Why Context is Easy to Overlook And How AI Can Help

Satyendra Rana, Ph. D.
ILLUMINATION
Published in
8 min readJun 6, 2020
Image Source: Pixabay

In an earlier article, I discussed how an AI agent can reduce the cognitive burden for a human when decision-making. This essay delves deeper into the how, discussing the role of context in an AI-powered decision intelligence system.

How often are our words taken out of context, and how often do we take others’ words out of context? And more importantly, how does it feel? Perhaps, as if the world barely understands us. On top of that, we may carry guilt or shame from the human imperfection of misunderstanding others.

Even when we overlook context, it seems context doesn’t overlook us — the lack of it affects our choices, conclusions, and therefore, our relationships. This is even more complex professionally, where we not only interact with layered humans but also machines.

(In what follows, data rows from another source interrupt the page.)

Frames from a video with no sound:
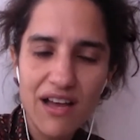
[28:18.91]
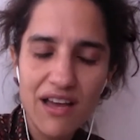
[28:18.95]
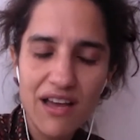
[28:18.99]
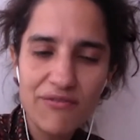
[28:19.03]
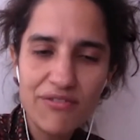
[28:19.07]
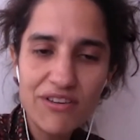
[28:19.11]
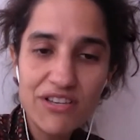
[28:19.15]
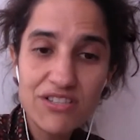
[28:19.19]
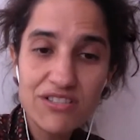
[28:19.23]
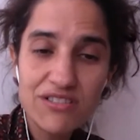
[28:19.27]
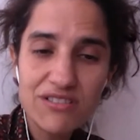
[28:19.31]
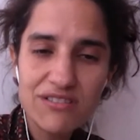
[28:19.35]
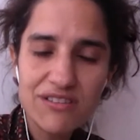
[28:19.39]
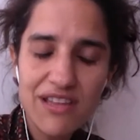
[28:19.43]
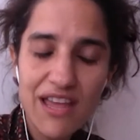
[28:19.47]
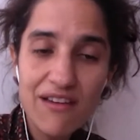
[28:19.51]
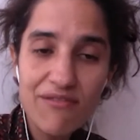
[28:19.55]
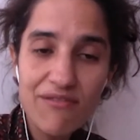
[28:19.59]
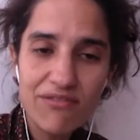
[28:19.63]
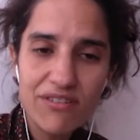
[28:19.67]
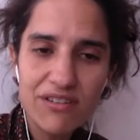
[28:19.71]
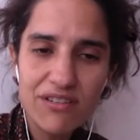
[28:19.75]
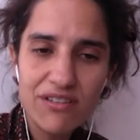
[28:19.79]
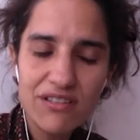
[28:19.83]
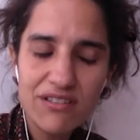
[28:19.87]
I think
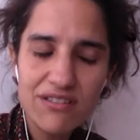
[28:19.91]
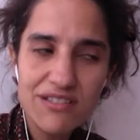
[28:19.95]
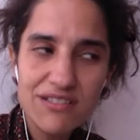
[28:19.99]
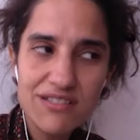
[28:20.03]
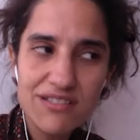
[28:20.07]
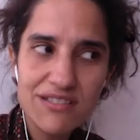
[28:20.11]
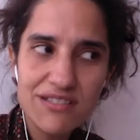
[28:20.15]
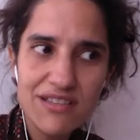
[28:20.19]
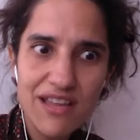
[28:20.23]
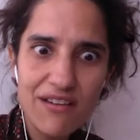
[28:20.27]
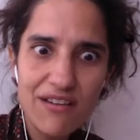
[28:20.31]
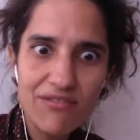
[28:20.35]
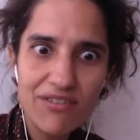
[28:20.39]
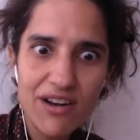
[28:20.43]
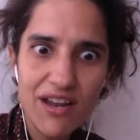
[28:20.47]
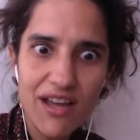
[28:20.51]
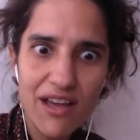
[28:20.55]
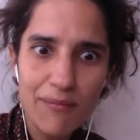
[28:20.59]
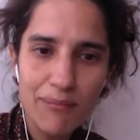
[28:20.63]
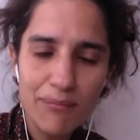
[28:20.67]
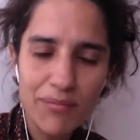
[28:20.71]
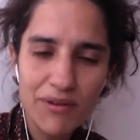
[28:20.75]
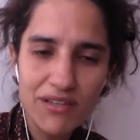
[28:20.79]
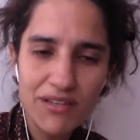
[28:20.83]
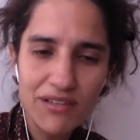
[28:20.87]
this never
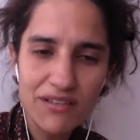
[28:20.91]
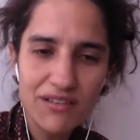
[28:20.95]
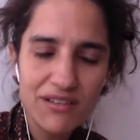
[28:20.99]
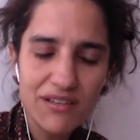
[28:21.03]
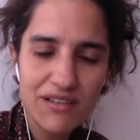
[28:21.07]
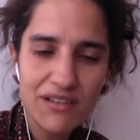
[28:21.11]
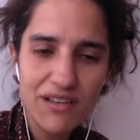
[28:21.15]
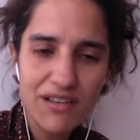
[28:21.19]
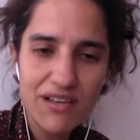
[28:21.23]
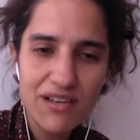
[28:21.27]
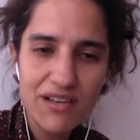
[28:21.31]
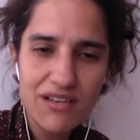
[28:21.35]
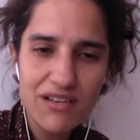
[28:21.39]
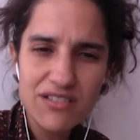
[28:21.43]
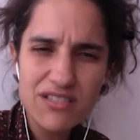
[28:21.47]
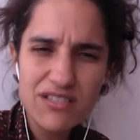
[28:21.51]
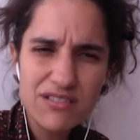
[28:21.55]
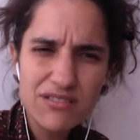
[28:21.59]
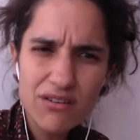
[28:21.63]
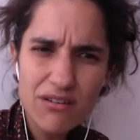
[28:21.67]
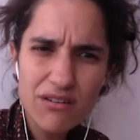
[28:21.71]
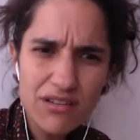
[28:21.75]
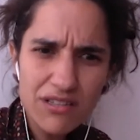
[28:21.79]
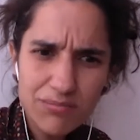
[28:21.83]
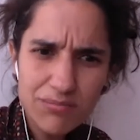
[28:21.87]
happened. She
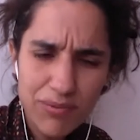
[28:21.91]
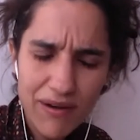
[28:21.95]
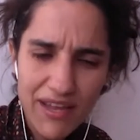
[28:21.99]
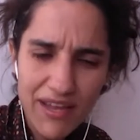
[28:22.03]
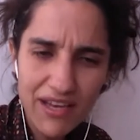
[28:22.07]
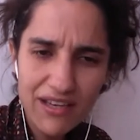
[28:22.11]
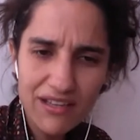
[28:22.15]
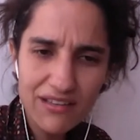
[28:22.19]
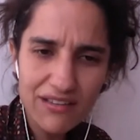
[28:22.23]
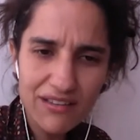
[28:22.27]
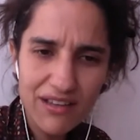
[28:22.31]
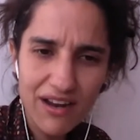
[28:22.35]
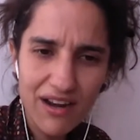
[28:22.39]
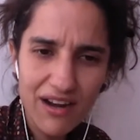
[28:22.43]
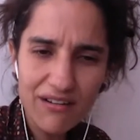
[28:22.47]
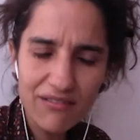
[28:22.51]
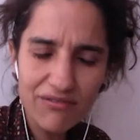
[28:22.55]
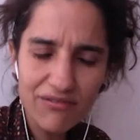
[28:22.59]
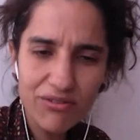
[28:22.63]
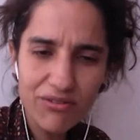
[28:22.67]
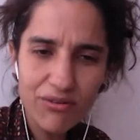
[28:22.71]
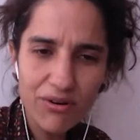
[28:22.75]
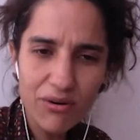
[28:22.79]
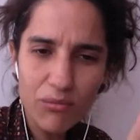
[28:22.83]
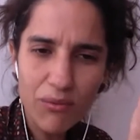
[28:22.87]
started playing
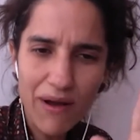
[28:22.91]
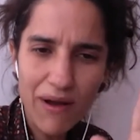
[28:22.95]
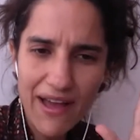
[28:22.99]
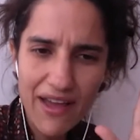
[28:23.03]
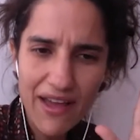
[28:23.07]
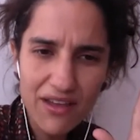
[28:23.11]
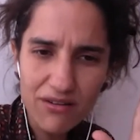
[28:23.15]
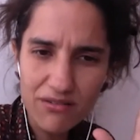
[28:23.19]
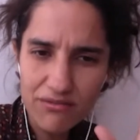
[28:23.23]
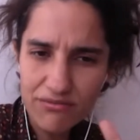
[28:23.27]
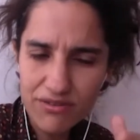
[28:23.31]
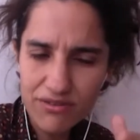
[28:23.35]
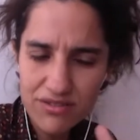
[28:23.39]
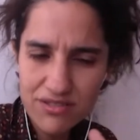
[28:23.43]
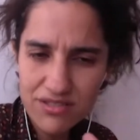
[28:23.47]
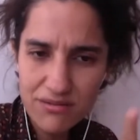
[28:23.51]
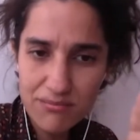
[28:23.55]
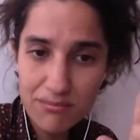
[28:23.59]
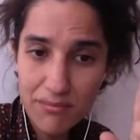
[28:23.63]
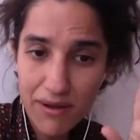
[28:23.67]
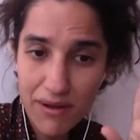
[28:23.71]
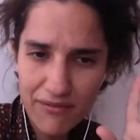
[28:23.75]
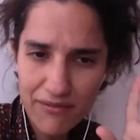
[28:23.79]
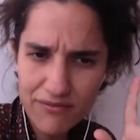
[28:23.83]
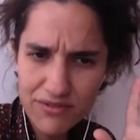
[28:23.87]
guitar for a while, for
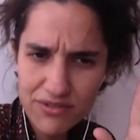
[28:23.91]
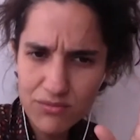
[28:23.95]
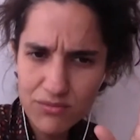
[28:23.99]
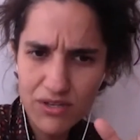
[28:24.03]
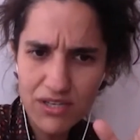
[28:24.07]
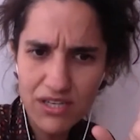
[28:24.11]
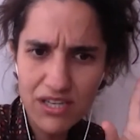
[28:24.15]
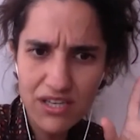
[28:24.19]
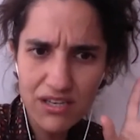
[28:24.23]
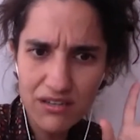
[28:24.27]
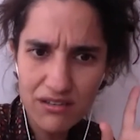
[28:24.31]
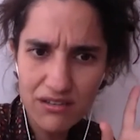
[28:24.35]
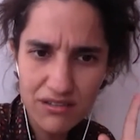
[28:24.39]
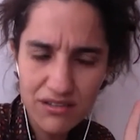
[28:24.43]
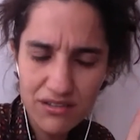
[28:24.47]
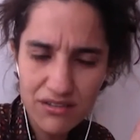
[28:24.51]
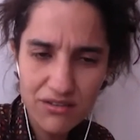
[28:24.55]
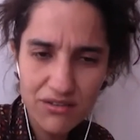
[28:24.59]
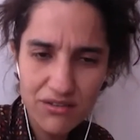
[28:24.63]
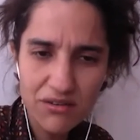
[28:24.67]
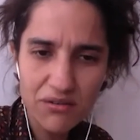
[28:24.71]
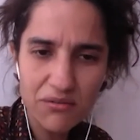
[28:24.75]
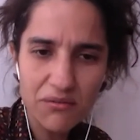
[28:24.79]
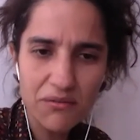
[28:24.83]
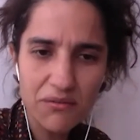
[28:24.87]
some months, 1 year, I
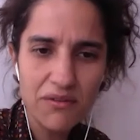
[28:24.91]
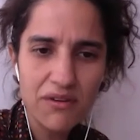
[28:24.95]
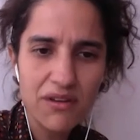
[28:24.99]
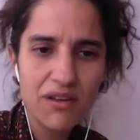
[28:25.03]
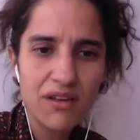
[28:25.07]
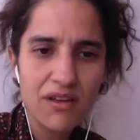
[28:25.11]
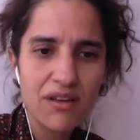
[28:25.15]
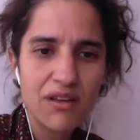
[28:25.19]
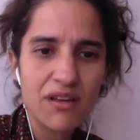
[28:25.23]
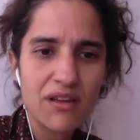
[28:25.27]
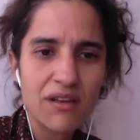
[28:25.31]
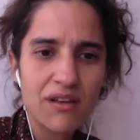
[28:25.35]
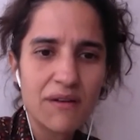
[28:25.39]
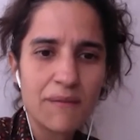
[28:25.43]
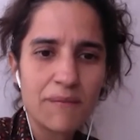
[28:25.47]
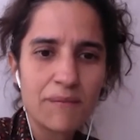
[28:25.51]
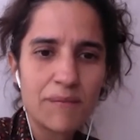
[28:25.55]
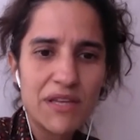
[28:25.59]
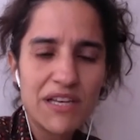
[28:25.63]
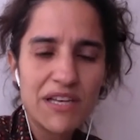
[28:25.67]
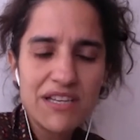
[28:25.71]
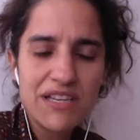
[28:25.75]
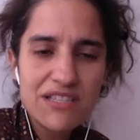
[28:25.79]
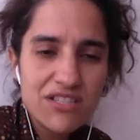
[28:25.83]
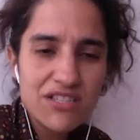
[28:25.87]
don't know,
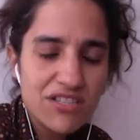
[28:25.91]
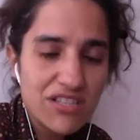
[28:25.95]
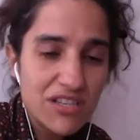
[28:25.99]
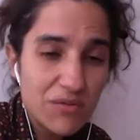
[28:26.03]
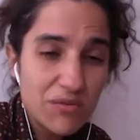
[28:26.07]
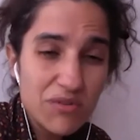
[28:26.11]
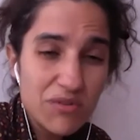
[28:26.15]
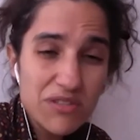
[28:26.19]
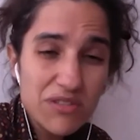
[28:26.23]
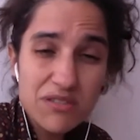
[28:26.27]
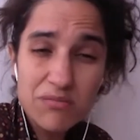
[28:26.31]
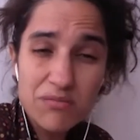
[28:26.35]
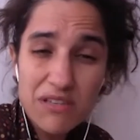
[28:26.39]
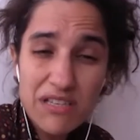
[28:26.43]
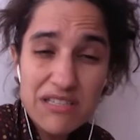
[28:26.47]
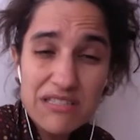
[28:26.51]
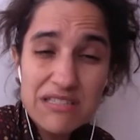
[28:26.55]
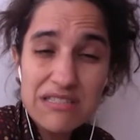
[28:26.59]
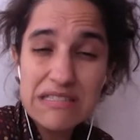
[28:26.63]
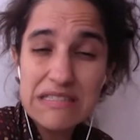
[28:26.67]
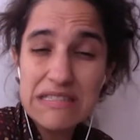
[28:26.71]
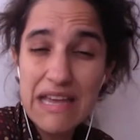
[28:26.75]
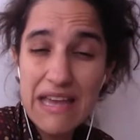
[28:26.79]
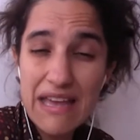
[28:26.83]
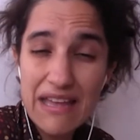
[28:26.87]
because she was really
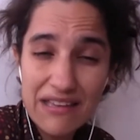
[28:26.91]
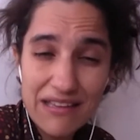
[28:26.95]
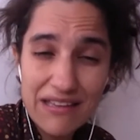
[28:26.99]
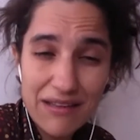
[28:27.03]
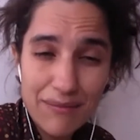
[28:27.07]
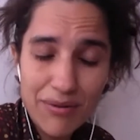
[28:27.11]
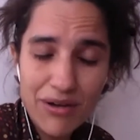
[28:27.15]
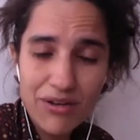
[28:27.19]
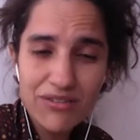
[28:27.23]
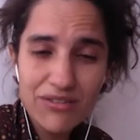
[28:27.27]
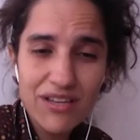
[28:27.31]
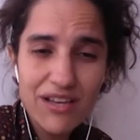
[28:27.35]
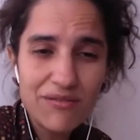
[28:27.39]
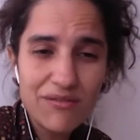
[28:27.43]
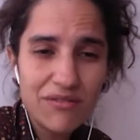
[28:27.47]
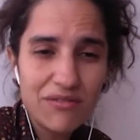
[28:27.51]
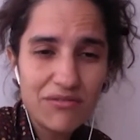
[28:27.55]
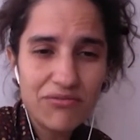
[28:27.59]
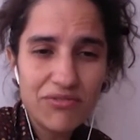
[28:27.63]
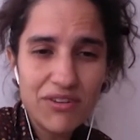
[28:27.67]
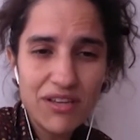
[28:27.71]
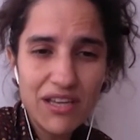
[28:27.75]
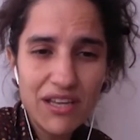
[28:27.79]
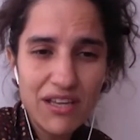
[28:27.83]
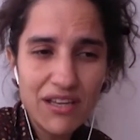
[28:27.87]
sad about
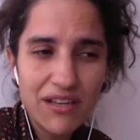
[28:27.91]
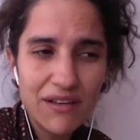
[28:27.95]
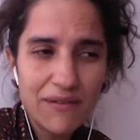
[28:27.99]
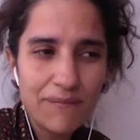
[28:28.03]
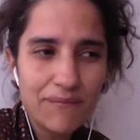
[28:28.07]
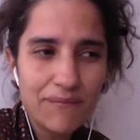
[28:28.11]
everything.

The best outcomes arise when the interplay of human communication and digital interaction exists in harmonious synchronicity.

A decision intelligence system is the equivalent of a personal AI assistant, but for an enterprise — converting noise into an orchestrated electronic symphony. But how? In order to understand, we must first get intimate with context itself.

The Power of Context

“Though context may not be everything, nothing exists without context.”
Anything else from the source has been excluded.